Nesse caso, se o pai ou a mãe tem o problema, há 50% de chance de o bebê apresentar essa displasia nos ossos. Já quando o casal possui a alteração, a probabilidade é de 75% de o bebê nascer com a condição.
“Nesses casos indicamos o aconselhamento genético para uma análise mais profunda de cada caso. A FIV (fertilização in Vitro) é uma das alternativas de a criança nascer saudável”, explica Temis Maria Félix, presidente da Sociedade Brasileira de Genética Médica e Genômica.
Ainda segundo Félix, no nanismo, a deficiência no crescimento dos ossos pode vir acompanhada de diversos problemas de saúde.
“Pessoas com nanismo tendem a ter problemas respiratórios, endócrinos, motores e ortopédicos. Além disso, as pessoas que possuem a condição têm tendência a ganhar peso, resultando na obesidade. Devido às comorbidades, a expectativa de vida de quem possui a condição é de 10 anos menos do que a média do brasileiro”, explica Temis Maria Félix, presidente da Sociedade Brasileira de Genética Médica e Genômica.

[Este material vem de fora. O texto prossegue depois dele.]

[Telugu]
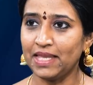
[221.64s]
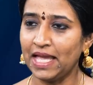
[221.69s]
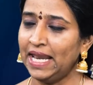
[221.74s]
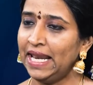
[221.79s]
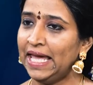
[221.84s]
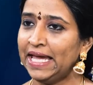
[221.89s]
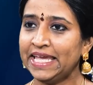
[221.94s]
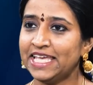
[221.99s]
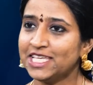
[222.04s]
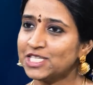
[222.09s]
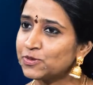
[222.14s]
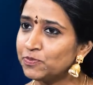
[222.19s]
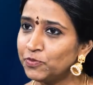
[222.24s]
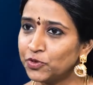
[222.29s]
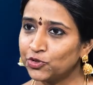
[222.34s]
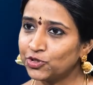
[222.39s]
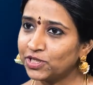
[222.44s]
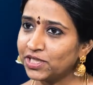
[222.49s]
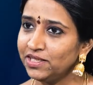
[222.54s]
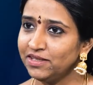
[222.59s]
అలాగే
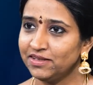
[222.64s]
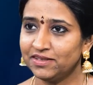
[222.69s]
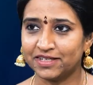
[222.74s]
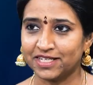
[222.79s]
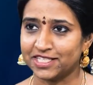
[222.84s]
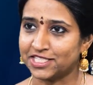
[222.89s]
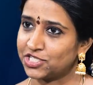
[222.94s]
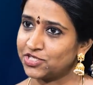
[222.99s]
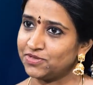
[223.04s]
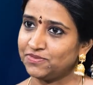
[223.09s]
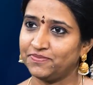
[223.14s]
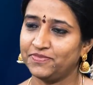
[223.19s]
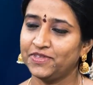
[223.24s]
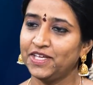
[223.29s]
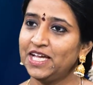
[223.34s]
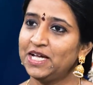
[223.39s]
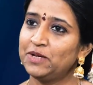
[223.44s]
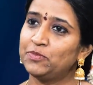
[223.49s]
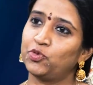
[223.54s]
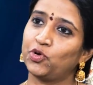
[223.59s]
స్మృతి కష్టం
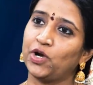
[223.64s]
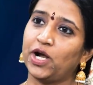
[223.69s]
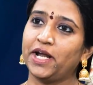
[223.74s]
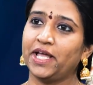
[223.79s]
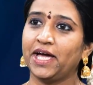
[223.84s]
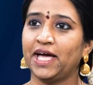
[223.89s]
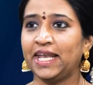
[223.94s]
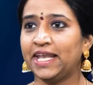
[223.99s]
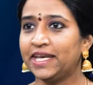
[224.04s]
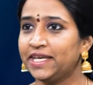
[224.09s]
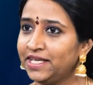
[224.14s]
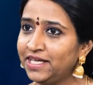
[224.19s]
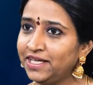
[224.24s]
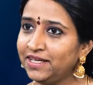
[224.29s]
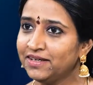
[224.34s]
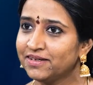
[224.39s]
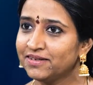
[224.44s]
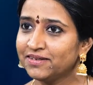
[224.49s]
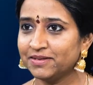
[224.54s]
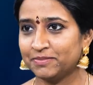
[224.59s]
పురాణాలన్నీ
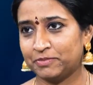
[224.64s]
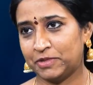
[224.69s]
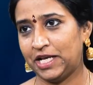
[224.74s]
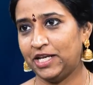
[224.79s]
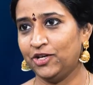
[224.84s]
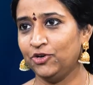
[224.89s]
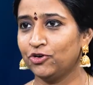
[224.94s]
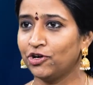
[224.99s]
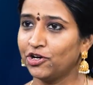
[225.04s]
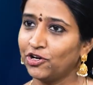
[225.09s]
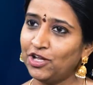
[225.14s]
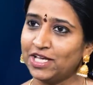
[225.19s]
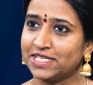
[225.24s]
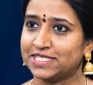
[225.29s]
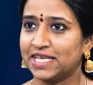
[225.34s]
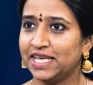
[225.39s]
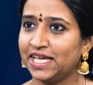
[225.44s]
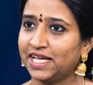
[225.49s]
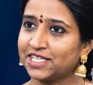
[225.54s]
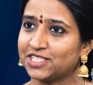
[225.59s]
కలియుగంలో
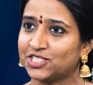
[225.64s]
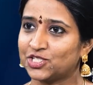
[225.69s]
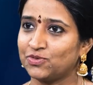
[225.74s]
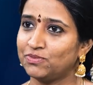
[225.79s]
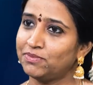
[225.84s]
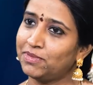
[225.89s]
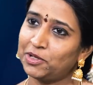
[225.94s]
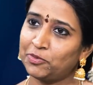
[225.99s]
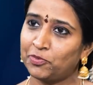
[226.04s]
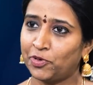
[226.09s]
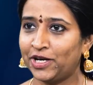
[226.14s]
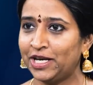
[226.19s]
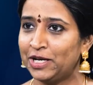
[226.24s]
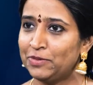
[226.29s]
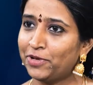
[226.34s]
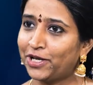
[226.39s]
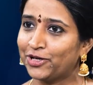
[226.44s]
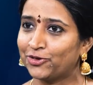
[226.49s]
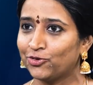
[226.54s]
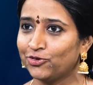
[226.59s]
అసలే కష్టం మన పనులే
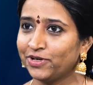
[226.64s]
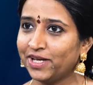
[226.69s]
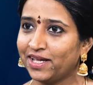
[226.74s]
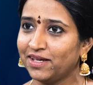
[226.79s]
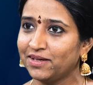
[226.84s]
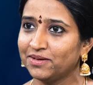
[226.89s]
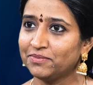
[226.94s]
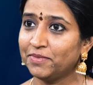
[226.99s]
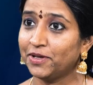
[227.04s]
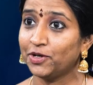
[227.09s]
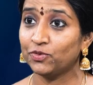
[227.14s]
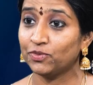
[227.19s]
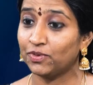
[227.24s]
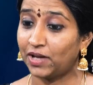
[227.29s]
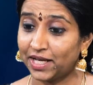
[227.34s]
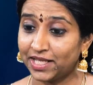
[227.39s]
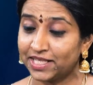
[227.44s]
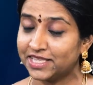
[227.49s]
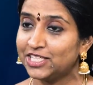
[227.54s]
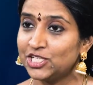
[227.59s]
మనకున్నాయి మనం
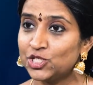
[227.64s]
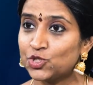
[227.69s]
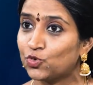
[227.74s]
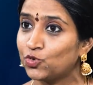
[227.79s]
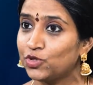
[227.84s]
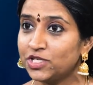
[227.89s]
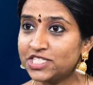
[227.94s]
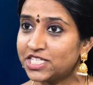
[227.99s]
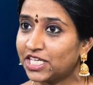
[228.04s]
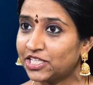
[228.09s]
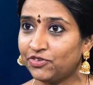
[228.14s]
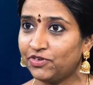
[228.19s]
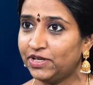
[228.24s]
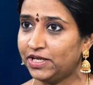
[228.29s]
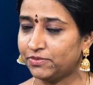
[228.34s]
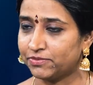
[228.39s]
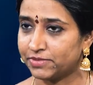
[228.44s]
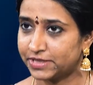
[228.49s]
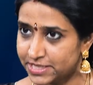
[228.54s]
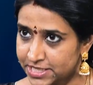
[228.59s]
అలా తీసుకుని
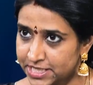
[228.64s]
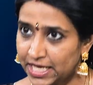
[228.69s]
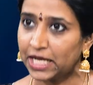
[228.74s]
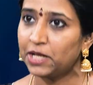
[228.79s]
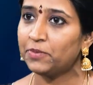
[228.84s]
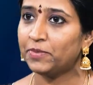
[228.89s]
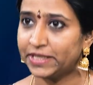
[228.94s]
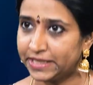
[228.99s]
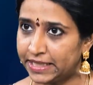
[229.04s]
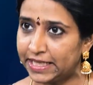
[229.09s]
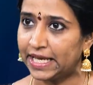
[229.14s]
చదవలేము చాలా మంది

No Brasil, desde 2004, o nanismo se enquadra no rol das deficiências físicas devido ao comprometimento da função física e de seus impactos na vida de quem possui a condição.
Combate ao preconceito
No dia 25 de outubro é celebrado o Dia Nacional de Combate ao Preconceito Contra as Pessoas com Nanismo.
A data é comemorada em diversos países e homenageia o ator e ativista norte-americano Billy Barty, que possuía a condição. Na década de 1950, ele criou uma associação que lutava pelos direitos das pessoas com nanismo.
Durante décadas, houve associação a figuras cômicas e um tratamento de forma infantilizada. Para Juliana Yamin, presidente do Instituto Nacional de Nanismo (INN), que atende cerca de 3.000 pessoas no Brasil, a data é mais uma ferramenta na tentativa de conscientizar a população sobre a importância dessa parcela da sociedade — que estuda, trabalha, têm filhos e vive como os demais.
“As pessoas com nanismo sofrem muito preconceito, sendo usadas em memes e situações vexatórias. Elas muitas vezes são fotografadas e filmadas para virarem piada na internet e precisamos parar com isso, conscientizar as pessoas. Deficiência não é piada. A data é um marco porque mostra que eles são como qualquer pessoa, basta que a sociedade não os limites”, diz.